"That you will miss me, I hope," said the dying man. "But there is no occasion whatever to grieve for me. It is a peaceful end, I think, and in God's own good time. I have but one anxiety."

He paused, and the doctor nodded his head towards the side of the room where poor Eleanor was sitting, trying to distract her own thoughts by looking out of the window. The father saw that he understood him, and pressed the hand that he held.

"Yes, you have guessed rightly," he said. "My only anxiety is for the fate of my child. Eleanor is a good girl, but she is yet very young, and she will need protection."

"She shall find it!" said the doctor, solemnly.

The face of the dying man lit up with an expression of the sincerest pleasure and happiness, and his feeble grasp again pressed the hand of high health which lay so near his own ebbing pulse.

"I believe you and I thank you, my friend as well as physician," he replied. "I have not been afraid to think of this day, as they tell me that so many are; and my affairs are in some degree prepared for it.

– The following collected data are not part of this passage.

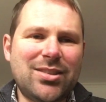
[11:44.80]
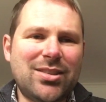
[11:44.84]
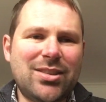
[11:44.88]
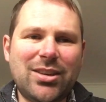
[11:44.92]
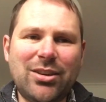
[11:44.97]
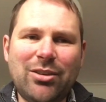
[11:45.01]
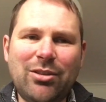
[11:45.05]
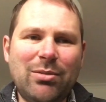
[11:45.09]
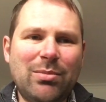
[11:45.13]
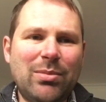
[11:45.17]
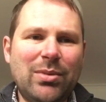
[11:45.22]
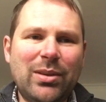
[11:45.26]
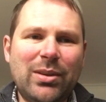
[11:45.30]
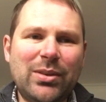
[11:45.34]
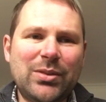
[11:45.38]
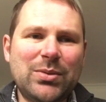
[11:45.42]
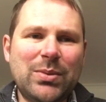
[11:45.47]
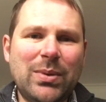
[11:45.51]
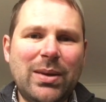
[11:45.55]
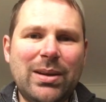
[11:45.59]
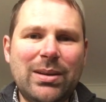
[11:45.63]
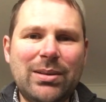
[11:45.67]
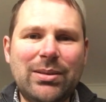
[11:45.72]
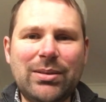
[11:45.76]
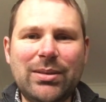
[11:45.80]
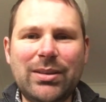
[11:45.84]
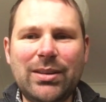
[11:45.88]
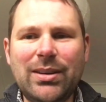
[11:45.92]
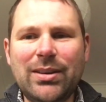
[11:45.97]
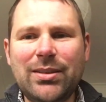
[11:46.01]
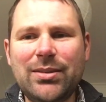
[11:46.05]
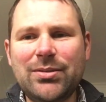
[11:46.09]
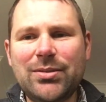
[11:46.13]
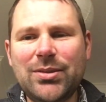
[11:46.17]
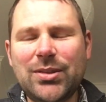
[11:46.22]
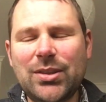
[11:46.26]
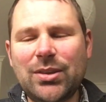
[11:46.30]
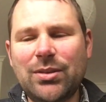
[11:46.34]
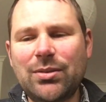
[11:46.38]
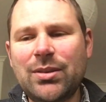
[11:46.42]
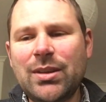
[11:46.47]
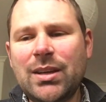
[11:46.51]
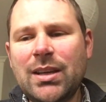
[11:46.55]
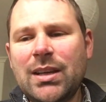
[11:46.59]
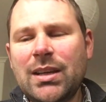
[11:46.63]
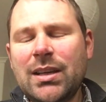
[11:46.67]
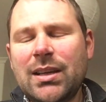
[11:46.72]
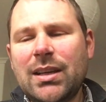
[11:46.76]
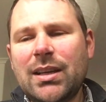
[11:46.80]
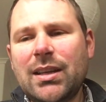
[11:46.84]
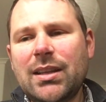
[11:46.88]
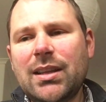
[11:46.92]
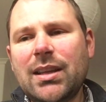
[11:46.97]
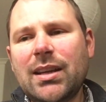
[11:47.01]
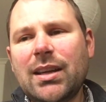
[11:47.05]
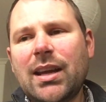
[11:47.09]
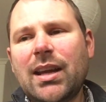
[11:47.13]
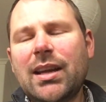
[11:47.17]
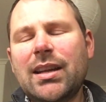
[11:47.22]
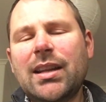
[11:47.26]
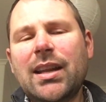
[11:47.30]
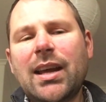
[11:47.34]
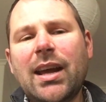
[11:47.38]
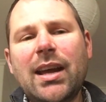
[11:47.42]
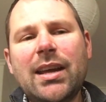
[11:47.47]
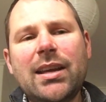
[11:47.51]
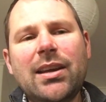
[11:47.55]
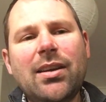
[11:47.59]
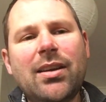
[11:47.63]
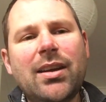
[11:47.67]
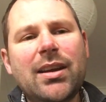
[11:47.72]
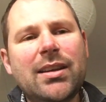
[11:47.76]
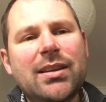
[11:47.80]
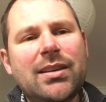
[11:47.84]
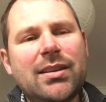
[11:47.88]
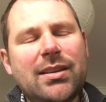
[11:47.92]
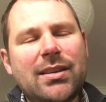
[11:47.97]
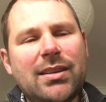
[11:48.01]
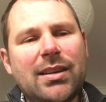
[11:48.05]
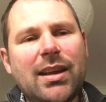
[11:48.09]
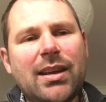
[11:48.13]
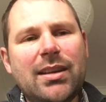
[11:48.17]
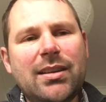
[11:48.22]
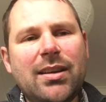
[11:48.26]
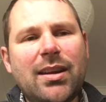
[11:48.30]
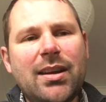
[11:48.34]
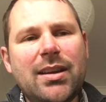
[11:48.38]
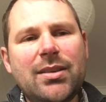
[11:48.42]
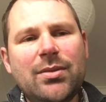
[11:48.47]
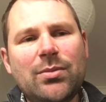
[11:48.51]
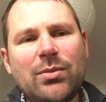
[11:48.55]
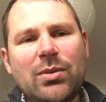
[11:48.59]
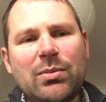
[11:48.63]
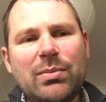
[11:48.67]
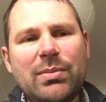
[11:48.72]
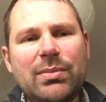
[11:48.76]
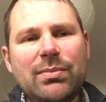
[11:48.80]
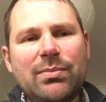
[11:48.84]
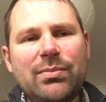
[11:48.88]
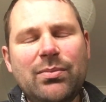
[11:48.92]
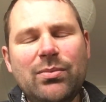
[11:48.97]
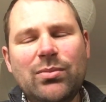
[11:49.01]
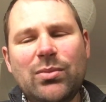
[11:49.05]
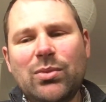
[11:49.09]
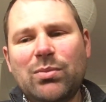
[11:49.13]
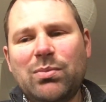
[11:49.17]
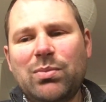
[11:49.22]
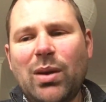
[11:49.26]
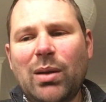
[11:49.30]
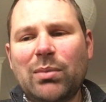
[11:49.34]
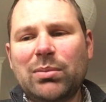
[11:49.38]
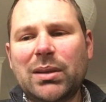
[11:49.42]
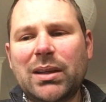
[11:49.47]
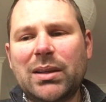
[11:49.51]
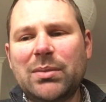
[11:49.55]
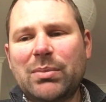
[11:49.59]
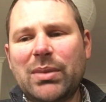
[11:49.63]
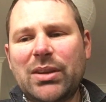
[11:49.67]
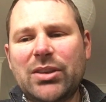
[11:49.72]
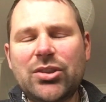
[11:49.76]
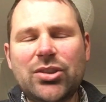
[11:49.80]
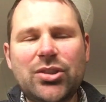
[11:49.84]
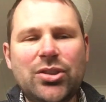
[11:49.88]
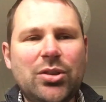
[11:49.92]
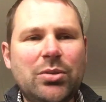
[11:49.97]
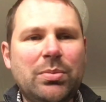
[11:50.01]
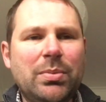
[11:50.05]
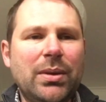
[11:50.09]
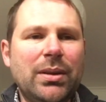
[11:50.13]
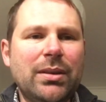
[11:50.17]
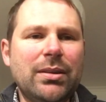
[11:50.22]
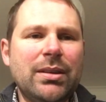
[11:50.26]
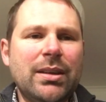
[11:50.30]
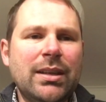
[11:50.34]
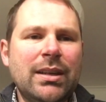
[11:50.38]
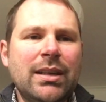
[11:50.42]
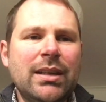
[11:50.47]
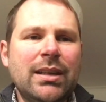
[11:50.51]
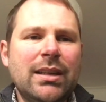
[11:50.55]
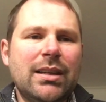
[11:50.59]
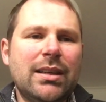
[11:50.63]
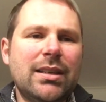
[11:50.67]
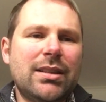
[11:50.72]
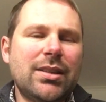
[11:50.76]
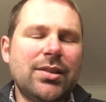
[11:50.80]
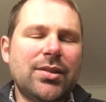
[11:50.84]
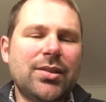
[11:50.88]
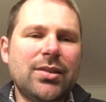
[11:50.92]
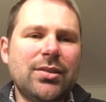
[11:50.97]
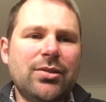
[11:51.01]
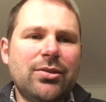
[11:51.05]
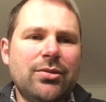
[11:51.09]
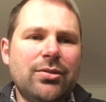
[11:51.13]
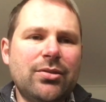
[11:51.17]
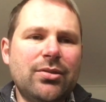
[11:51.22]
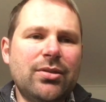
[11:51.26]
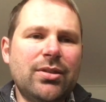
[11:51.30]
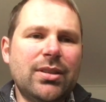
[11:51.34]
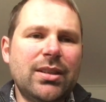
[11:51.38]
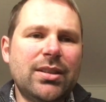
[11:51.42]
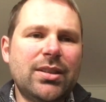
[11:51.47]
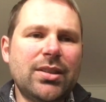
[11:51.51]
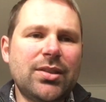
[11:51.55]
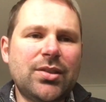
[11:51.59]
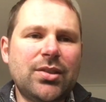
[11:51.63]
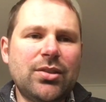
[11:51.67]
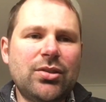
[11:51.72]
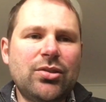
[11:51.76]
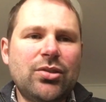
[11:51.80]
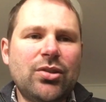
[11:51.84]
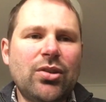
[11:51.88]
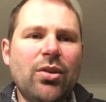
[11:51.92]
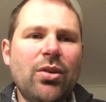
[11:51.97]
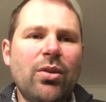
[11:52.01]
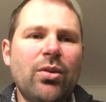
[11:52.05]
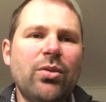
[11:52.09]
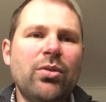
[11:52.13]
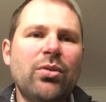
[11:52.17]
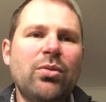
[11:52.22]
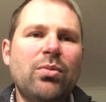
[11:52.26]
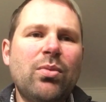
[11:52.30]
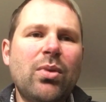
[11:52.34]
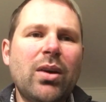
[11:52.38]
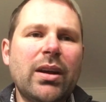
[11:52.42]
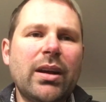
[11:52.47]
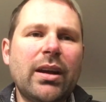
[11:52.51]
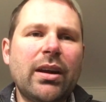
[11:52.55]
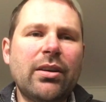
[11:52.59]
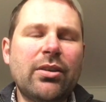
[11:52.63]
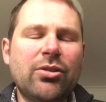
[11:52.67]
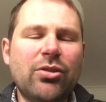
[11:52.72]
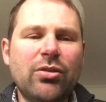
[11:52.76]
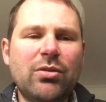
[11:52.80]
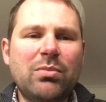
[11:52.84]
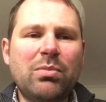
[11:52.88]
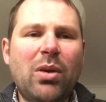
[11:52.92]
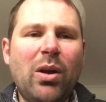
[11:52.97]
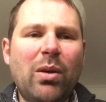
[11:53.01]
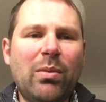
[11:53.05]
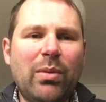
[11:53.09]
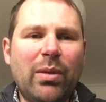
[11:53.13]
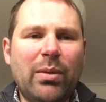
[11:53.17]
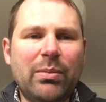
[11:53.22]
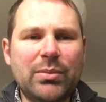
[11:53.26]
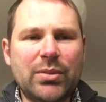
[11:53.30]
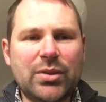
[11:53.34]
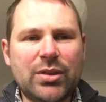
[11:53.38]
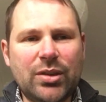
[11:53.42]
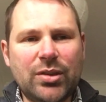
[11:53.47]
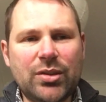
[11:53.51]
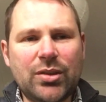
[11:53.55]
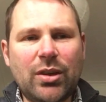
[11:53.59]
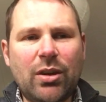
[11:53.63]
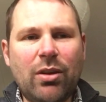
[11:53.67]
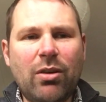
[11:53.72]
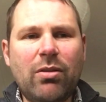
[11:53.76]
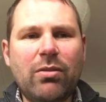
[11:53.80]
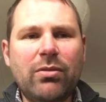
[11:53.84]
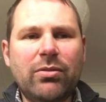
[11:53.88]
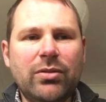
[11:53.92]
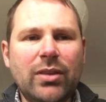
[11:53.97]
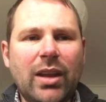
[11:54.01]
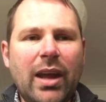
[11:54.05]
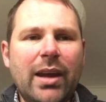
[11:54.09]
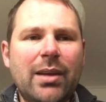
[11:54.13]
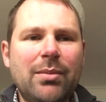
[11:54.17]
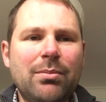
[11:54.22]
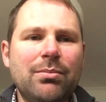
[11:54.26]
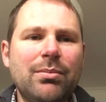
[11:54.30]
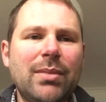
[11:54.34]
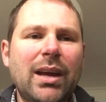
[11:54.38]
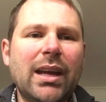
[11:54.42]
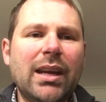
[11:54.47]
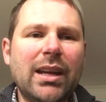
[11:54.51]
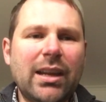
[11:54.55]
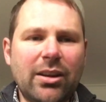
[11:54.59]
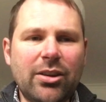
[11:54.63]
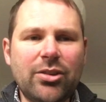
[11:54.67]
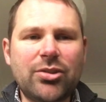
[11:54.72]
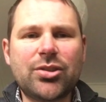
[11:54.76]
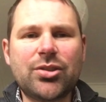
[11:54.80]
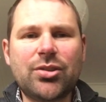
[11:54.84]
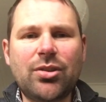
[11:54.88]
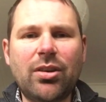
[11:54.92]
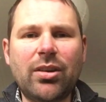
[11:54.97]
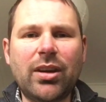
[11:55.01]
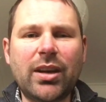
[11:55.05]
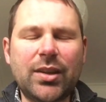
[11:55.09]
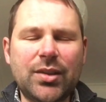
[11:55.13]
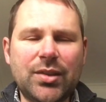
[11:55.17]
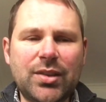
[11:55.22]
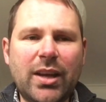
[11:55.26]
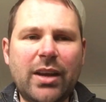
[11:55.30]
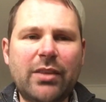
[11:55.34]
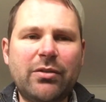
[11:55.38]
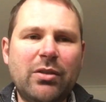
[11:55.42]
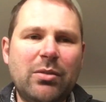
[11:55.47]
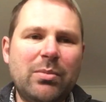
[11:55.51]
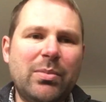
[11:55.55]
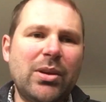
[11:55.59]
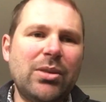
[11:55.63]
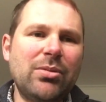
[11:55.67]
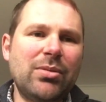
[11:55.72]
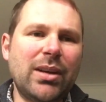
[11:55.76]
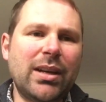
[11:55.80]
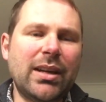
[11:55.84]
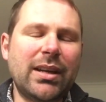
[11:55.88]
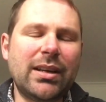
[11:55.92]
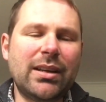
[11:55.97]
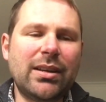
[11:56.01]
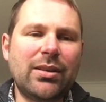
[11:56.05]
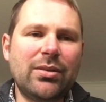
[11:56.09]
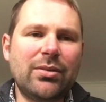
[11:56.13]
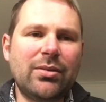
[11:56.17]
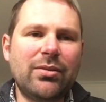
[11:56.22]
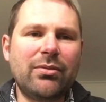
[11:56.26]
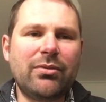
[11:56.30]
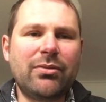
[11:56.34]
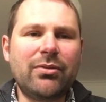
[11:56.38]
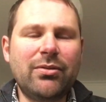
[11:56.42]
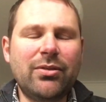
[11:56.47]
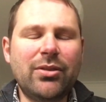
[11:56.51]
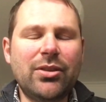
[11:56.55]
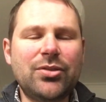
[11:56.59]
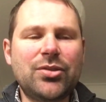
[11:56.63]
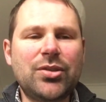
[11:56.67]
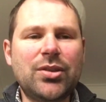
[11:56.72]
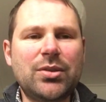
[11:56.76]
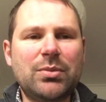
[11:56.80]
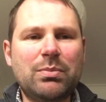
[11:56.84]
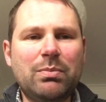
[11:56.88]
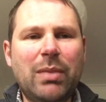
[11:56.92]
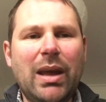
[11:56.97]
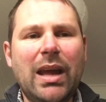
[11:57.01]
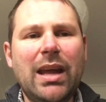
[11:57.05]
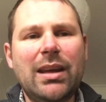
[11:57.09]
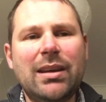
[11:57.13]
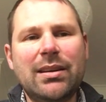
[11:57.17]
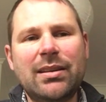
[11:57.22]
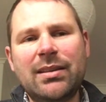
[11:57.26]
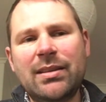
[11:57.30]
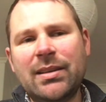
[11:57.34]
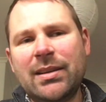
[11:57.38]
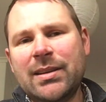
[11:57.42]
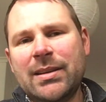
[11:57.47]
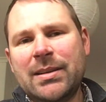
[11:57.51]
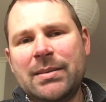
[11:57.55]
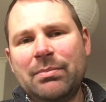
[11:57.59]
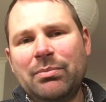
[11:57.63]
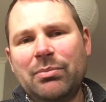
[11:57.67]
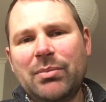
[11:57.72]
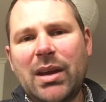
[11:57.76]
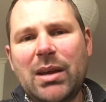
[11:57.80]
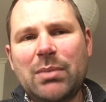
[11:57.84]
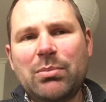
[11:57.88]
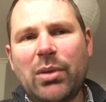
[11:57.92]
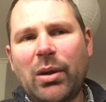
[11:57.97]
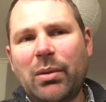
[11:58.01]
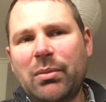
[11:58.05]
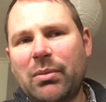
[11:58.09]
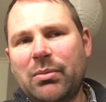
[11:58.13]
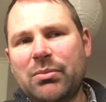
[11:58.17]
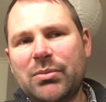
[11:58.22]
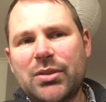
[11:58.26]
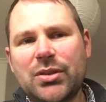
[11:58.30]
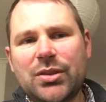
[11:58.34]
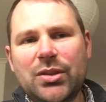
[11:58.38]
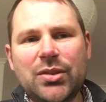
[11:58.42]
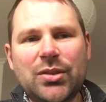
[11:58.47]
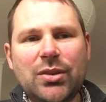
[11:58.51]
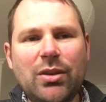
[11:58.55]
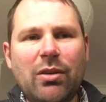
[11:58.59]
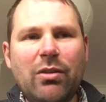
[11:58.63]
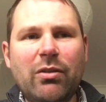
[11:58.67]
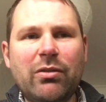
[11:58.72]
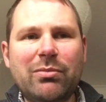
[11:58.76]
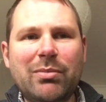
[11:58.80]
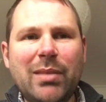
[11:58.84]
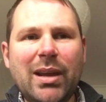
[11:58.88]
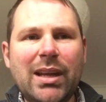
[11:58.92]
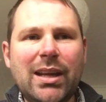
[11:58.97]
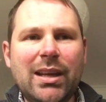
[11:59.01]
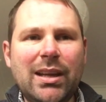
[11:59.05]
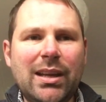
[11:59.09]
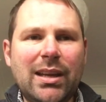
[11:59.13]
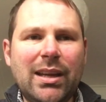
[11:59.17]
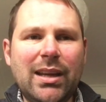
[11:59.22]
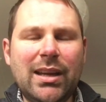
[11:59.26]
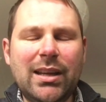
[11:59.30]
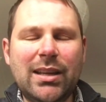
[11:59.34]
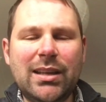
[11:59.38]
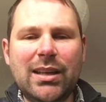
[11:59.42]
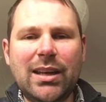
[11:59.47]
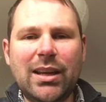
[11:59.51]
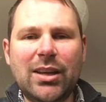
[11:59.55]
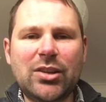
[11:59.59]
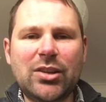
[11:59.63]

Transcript: terrible as well, you know. So the AI will probably be stupid. It doesn't know what are good problems to solve, like making a stronger, safer building versus bad problems to solve, making an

I have a handsome property, though not a large one, and you will find a will lying in the private drawer of the safe at the store. With the exception of a few legacies to friends, a small one to yourself included—it all goes to Eleanor, and you will find yourself named my executor."

"A confidence which flatters me, and which I hope I shall deserve," said the doctor, as the enfeebled man again paused for a moment.

"I know that you will," the sufferer resumed. "Thanks to my property, Eleanor will not be a burthen to you, except in the demand of care. Her few relatives, as you know, are distant ones, and none of them reside nearer than California. There will be none to interfere with you in guiding her aright, keeping her pure in her remaining years of girlhood, and watching over her until she becomes the wife of some honorable man, or in some other way ceases to need your protection."

"I accept the charge as freely as it is given, and I will perform it as I would for one of my own blood!" was the solemn answer of the medical man.

"I knew that before I asked, or I should never have asked at all!" said the dying man. "Eleanor, my daughter, come here."